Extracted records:
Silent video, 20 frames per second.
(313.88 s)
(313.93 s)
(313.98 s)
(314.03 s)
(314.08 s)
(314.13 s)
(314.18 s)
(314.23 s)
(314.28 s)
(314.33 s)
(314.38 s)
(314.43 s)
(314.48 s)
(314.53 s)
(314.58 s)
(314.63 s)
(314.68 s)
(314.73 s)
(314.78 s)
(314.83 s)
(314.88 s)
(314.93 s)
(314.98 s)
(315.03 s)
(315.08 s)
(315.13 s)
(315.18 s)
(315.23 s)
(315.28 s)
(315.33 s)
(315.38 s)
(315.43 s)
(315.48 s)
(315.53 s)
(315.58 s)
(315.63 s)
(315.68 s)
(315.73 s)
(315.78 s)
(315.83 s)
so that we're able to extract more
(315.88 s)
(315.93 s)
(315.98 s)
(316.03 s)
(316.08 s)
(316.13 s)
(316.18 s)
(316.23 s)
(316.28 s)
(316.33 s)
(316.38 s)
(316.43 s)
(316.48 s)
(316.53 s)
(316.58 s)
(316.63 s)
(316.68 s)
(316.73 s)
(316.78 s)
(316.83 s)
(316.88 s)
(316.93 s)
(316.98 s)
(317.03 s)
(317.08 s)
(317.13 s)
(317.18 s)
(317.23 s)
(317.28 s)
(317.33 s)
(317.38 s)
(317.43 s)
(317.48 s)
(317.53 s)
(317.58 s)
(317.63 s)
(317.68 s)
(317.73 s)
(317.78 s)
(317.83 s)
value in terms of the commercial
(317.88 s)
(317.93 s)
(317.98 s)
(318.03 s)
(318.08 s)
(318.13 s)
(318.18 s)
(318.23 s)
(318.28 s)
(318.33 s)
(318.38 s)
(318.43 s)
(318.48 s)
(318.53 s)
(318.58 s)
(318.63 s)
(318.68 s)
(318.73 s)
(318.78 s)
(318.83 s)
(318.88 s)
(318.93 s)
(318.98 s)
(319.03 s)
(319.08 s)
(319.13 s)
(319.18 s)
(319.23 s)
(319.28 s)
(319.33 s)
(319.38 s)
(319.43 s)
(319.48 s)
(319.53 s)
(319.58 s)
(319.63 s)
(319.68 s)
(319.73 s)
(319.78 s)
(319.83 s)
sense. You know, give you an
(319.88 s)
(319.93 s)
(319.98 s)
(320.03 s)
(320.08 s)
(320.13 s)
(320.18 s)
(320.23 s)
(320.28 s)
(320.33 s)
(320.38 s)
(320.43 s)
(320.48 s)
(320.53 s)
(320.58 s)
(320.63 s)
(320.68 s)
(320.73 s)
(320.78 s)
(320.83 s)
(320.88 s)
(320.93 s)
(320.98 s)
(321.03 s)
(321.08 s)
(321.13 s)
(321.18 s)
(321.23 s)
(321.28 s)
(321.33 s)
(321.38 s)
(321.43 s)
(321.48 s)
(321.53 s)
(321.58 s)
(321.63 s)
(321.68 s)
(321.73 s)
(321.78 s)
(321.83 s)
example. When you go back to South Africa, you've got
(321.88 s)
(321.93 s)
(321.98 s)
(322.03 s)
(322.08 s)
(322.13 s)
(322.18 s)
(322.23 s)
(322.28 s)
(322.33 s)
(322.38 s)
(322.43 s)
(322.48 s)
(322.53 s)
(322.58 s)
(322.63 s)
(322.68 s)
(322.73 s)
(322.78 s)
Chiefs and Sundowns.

**Exercise**. The records shown above are to be retyped exactly, with none omitted.

**Answer space**.
Silent video, 20 frames per second.
(313.88 s)
(313.93 s)
(313.98 s)
(314.03 s)
(314.08 s)
(314.13 s)
(314.18 s)
(314.23 s)
(314.28 s)
(314.33 s)
(314.38 s)
(314.43 s)
(314.48 s)
(314.53 s)
(314.58 s)
(314.63 s)
(314.68 s)
(314.73 s)
(314.78 s)
(314.83 s)
(314.88 s)
(314.93 s)
(314.98 s)
(315.03 s)
(315.08 s)
(315.13 s)
(315.18 s)
(315.23 s)
(315.28 s)
(315.33 s)
(315.38 s)
(315.43 s)
(315.48 s)
(315.53 s)
(315.58 s)
(315.63 s)
(315.68 s)
(315.73 s)
(315.78 s)
(315.83 s)
so that we're able to extract more
(315.88 s)
(315.93 s)
(315.98 s)
(316.03 s)
(316.08 s)
(316.13 s)
(316.18 s)
(316.23 s)
(316.28 s)
(316.33 s)
(316.38 s)
(316.43 s)
(316.48 s)
(316.53 s)
(316.58 s)
(316.63 s)
(316.68 s)
(316.73 s)
(316.78 s)
(316.83 s)
(316.88 s)
(316.93 s)
(316.98 s)
(317.03 s)
(317.08 s)
(317.13 s)
(317.18 s)
(317.23 s)
(317.28 s)
(317.33 s)
(317.38 s)
(317.43 s)
(317.48 s)
(317.53 s)
(317.58 s)
(317.63 s)
(317.68 s)
(317.73 s)
(317.78 s)
(317.83 s)
value in terms of the commercial
(317.88 s)
(317.93 s)
(317.98 s)
(318.03 s)
(318.08 s)
(318.13 s)
(318.18 s)
(318.23 s)
(318.28 s)
(318.33 s)
(318.38 s)
(318.43 s)
(318.48 s)
(318.53 s)
(318.58 s)
(318.63 s)
(318.68 s)
(318.73 s)
(318.78 s)
(318.83 s)
(318.88 s)
(318.93 s)
(318.98 s)
(319.03 s)
(319.08 s)
(319.13 s)
(319.18 s)
(319.23 s)
(319.28 s)
(319.33 s)
(319.38 s)
(319.43 s)
(319.48 s)
(319.53 s)
(319.58 s)
(319.63 s)
(319.68 s)
(319.73 s)
(319.78 s)
(319.83 s)
sense. You know, give you an
(319.88 s)
(319.93 s)
(319.98 s)
(320.03 s)
(320.08 s)
(320.13 s)
(320.18 s)
(320.23 s)
(320.28 s)
(320.33 s)
(320.38 s)
(320.43 s)
(320.48 s)
(320.53 s)
(320.58 s)
(320.63 s)
(320.68 s)
(320.73 s)
(320.78 s)
(320.83 s)
(320.88 s)
(320.93 s)
(320.98 s)
(321.03 s)
(321.08 s)
(321.13 s)
(321.18 s)
(321.23 s)
(321.28 s)
(321.33 s)
(321.38 s)
(321.43 s)
(321.48 s)
(321.53 s)
(321.58 s)
(321.63 s)
(321.68 s)
(321.73 s)
(321.78 s)
(321.83 s)
example. When you go back to South Africa, you've got
(321.88 s)
(321.93 s)
(321.98 s)
(322.03 s)
(322.08 s)
(322.13 s)
(322.18 s)
(322.23 s)
(322.28 s)
(322.33 s)
(322.38 s)
(322.43 s)
(322.48 s)
(322.53 s)
(322.58 s)
(322.63 s)
(322.68 s)
(322.73 s)
(322.78 s)
Chiefs and Sundowns.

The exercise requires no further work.